Basically two methods are provided for this purpose, _update and _replace. Both of them takes keyword arguments with the keys being the name of the field to be updated and values being the new value. But for the _update method, only defining fields are able to be updated, and more importantly, a new instance will be created by using the updated defining fields through the initializer. At the same time, the _replace method will just perform a plain replacement of a particular field without going through the initializer again, and it works for both defining and data fields.

Both of these two methods are named with an initial underscore, this is not only an attempt to be consistent with the named tuple in the standard library, but an encourage to use them only in methods as well.
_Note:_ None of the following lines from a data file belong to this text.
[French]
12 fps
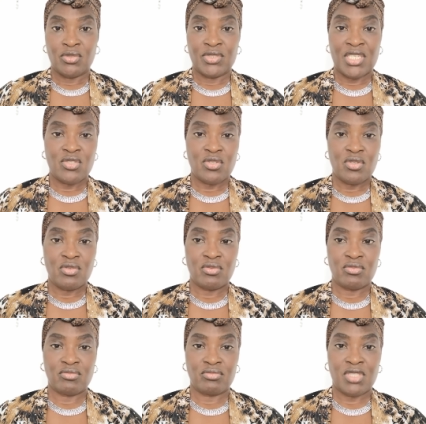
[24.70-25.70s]
Dans
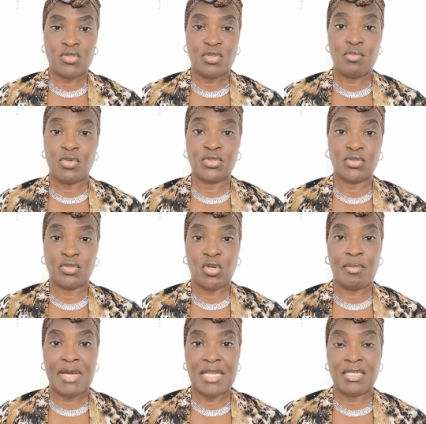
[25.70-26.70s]
un, dans un monde
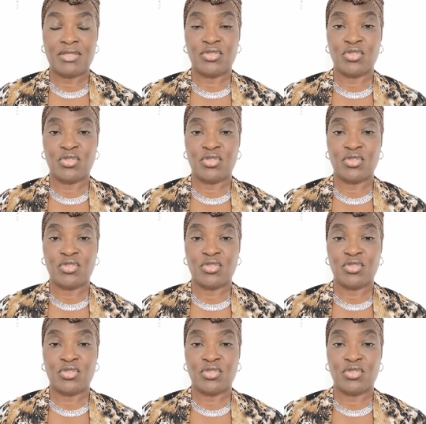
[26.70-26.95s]
normal,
Then then wrapping methods could carry the actual semantics of the update operation.

Inheritance

Programmable tuple classes can inherit from other programmable tuple classes. And this inheritance has been made to be as similar to the plain mutable classes as possible. Instances of subclass are instances of the corresponding superclass and has access to all the methods of the superclass. There is just one notable difference, in the initializer, the built-in super function is not working as before. To call the initializer of superclass, we can either use self.super().__init__ instead, or we can name the superclass explicitly, like SuperClass.__init__(self, args).

Miscellaneous

Instances of an programmable tuples with all the defining fields hashable are hashable. The default hashing function is the default hashing of the tuple formed by the class identity and the defining fields.

Instances are all picklable.

As the named tuple, classes of this metaclass will carry an _asdict method to convert the instance to dictionary. The method comes with two keyword arguments, full can be used to make the dictionary contain the data fields as well, and ordered can be used to return an ordered dictionary instead. Both of the two default to false.